┏━━
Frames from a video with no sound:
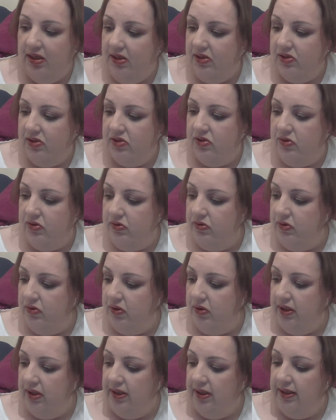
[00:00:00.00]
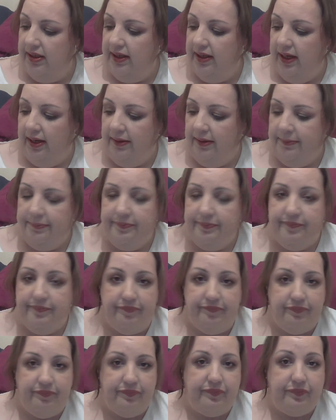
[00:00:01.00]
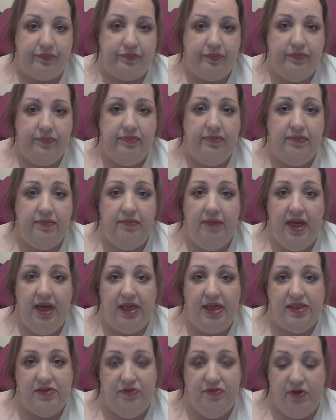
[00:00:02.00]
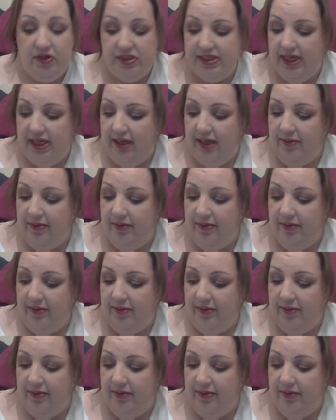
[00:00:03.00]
So yeah, that's the first thing.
┗━━
**Exercise**
Please reproduce the data above word for word, skipping all images.

**Task answer**
Frames from a video with no sound:
[00:00:00.00]
[00:00:01.00]
[00:00:02.00]
[00:00:03.00]
So yeah, that's the first thing.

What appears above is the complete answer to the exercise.